* _WHAT YOU WILL DO_: Write out the entries exactly. None of the pictures should appear in the copy.

(Collected data entries)
·····

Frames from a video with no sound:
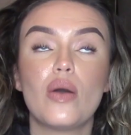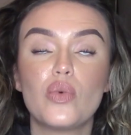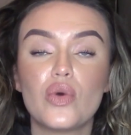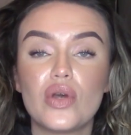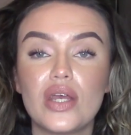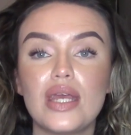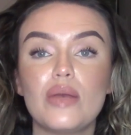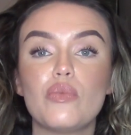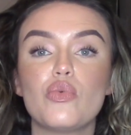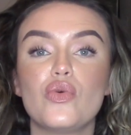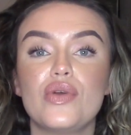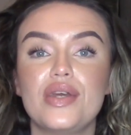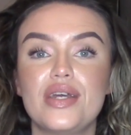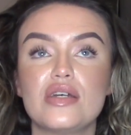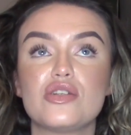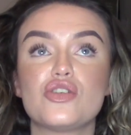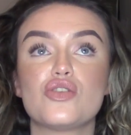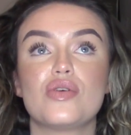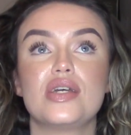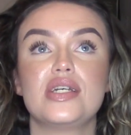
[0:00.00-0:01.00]
will keep
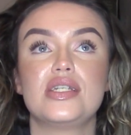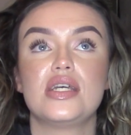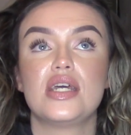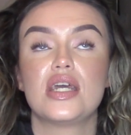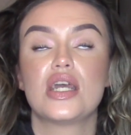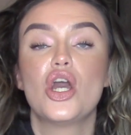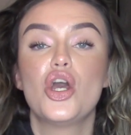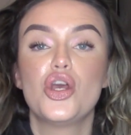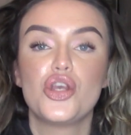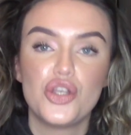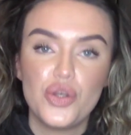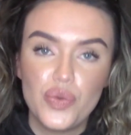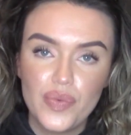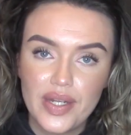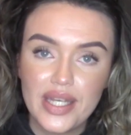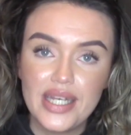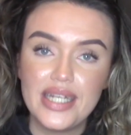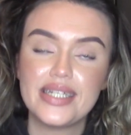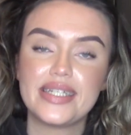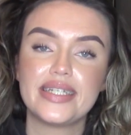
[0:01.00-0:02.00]
reiterating, you
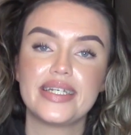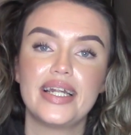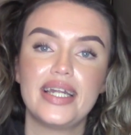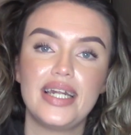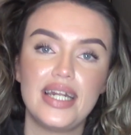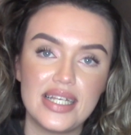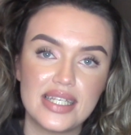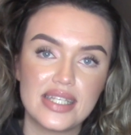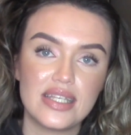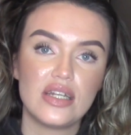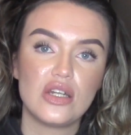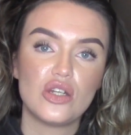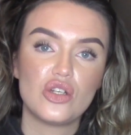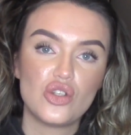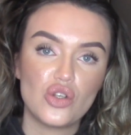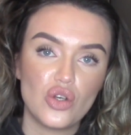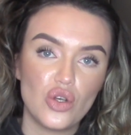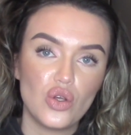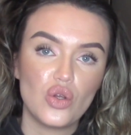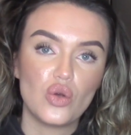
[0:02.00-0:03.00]
need to listen
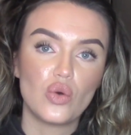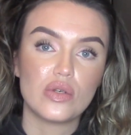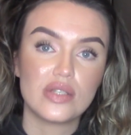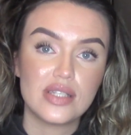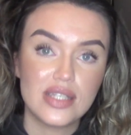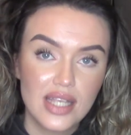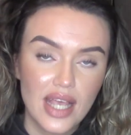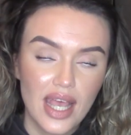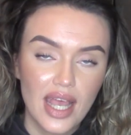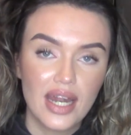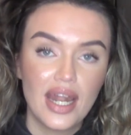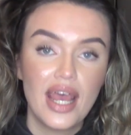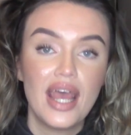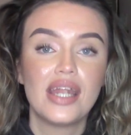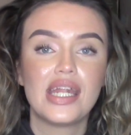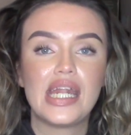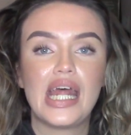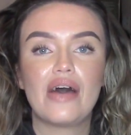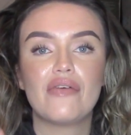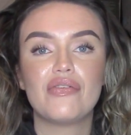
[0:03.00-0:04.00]
to your skin.
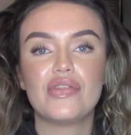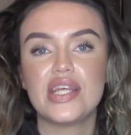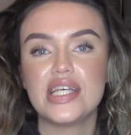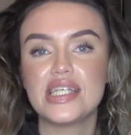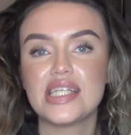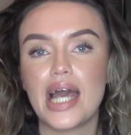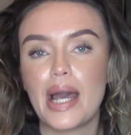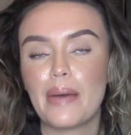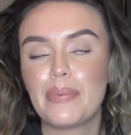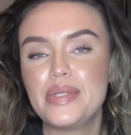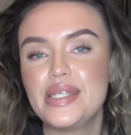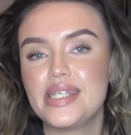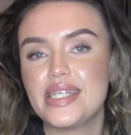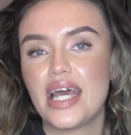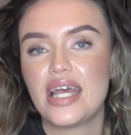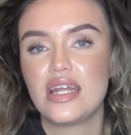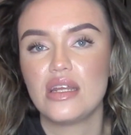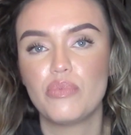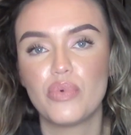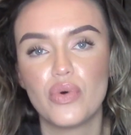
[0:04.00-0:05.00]
Now if this happens
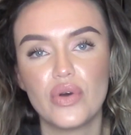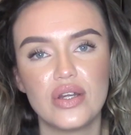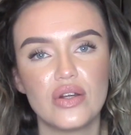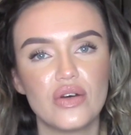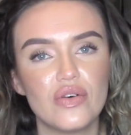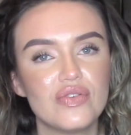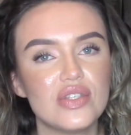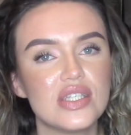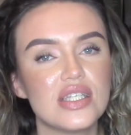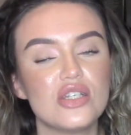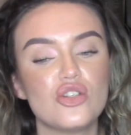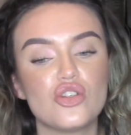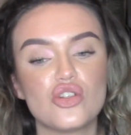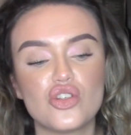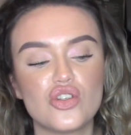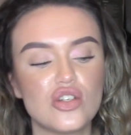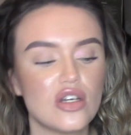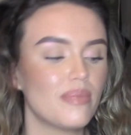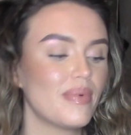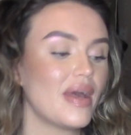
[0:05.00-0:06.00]
at any point, obviously just
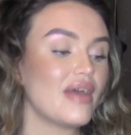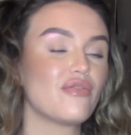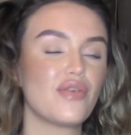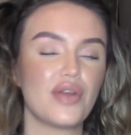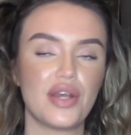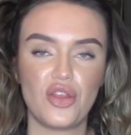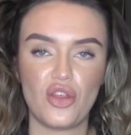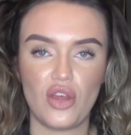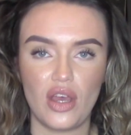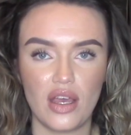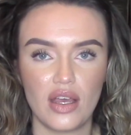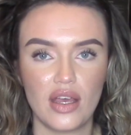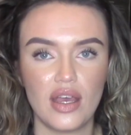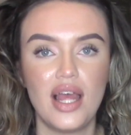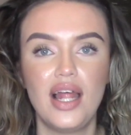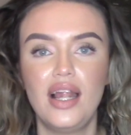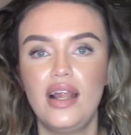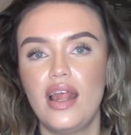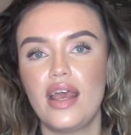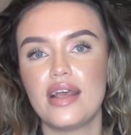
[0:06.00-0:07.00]
stop everything,
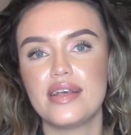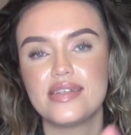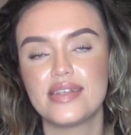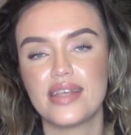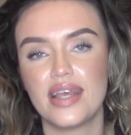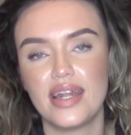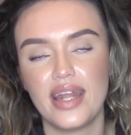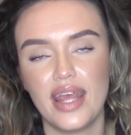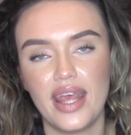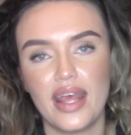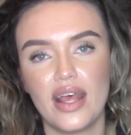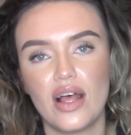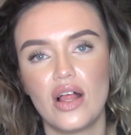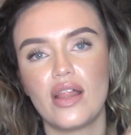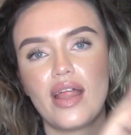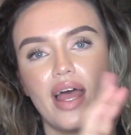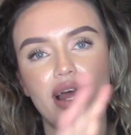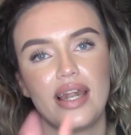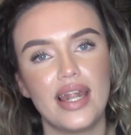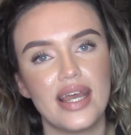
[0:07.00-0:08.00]
let your skin
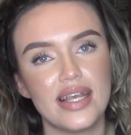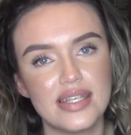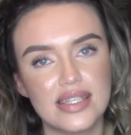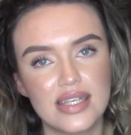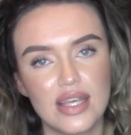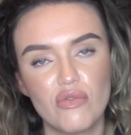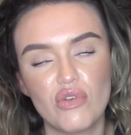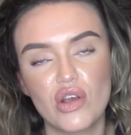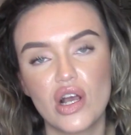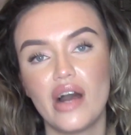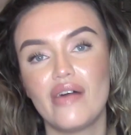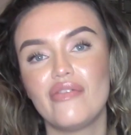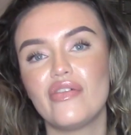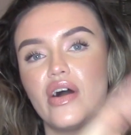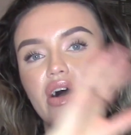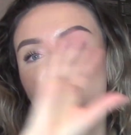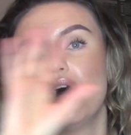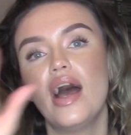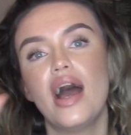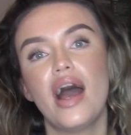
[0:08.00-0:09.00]
heal, let your skin
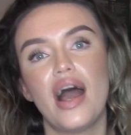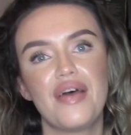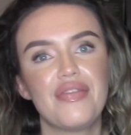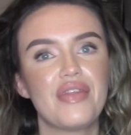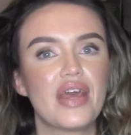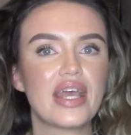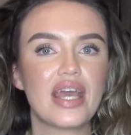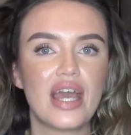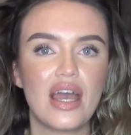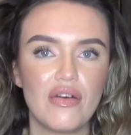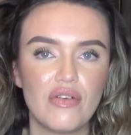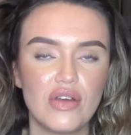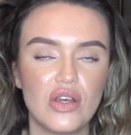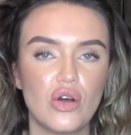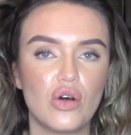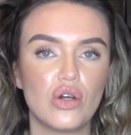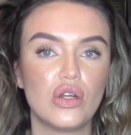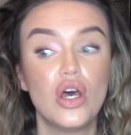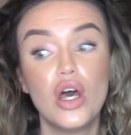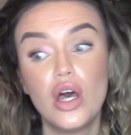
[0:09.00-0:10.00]
recover, and then carry
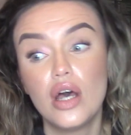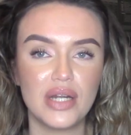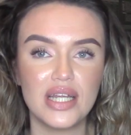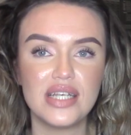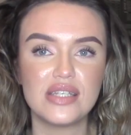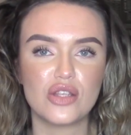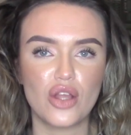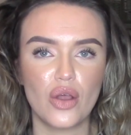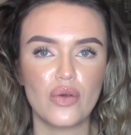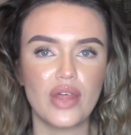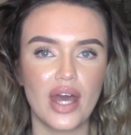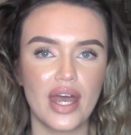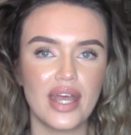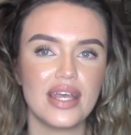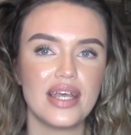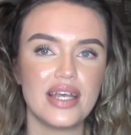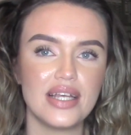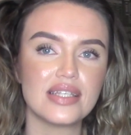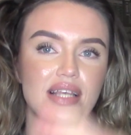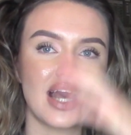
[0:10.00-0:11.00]
on. Please know that
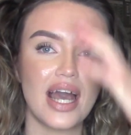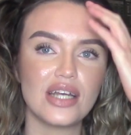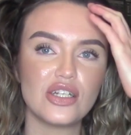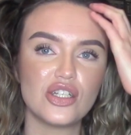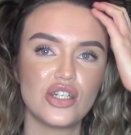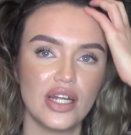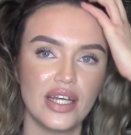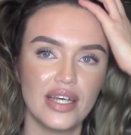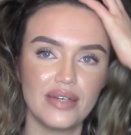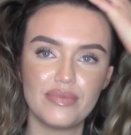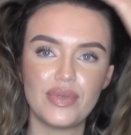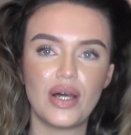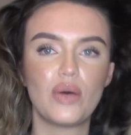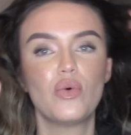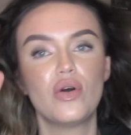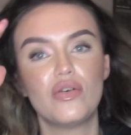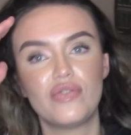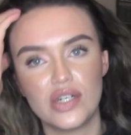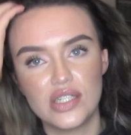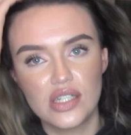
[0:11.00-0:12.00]
it is actually, like,
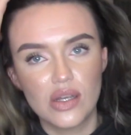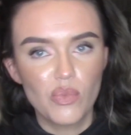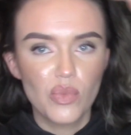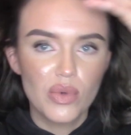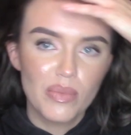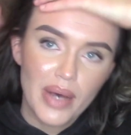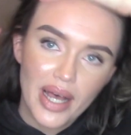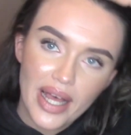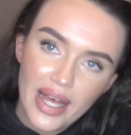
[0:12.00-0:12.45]
what have I done with my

·····

* _EXERCISE ANSWER_:
Frames from a video with no sound:
[0:00.00-0:01.00]
will keep
[0:01.00-0:02.00]
reiterating, you
[0:02.00-0:03.00]
need to listen
[0:03.00-0:04.00]
to your skin.
[0:04.00-0:05.00]
Now if this happens
[0:05.00-0:06.00]
at any point, obviously just
[0:06.00-0:07.00]
stop everything,
[0:07.00-0:08.00]
let your skin
[0:08.00-0:09.00]
heal, let your skin
[0:09.00-0:10.00]
recover, and then carry
[0:10.00-0:11.00]
on. Please know that
[0:11.00-0:12.00]
it is actually, like,
[0:12.00-0:12.45]
what have I done with my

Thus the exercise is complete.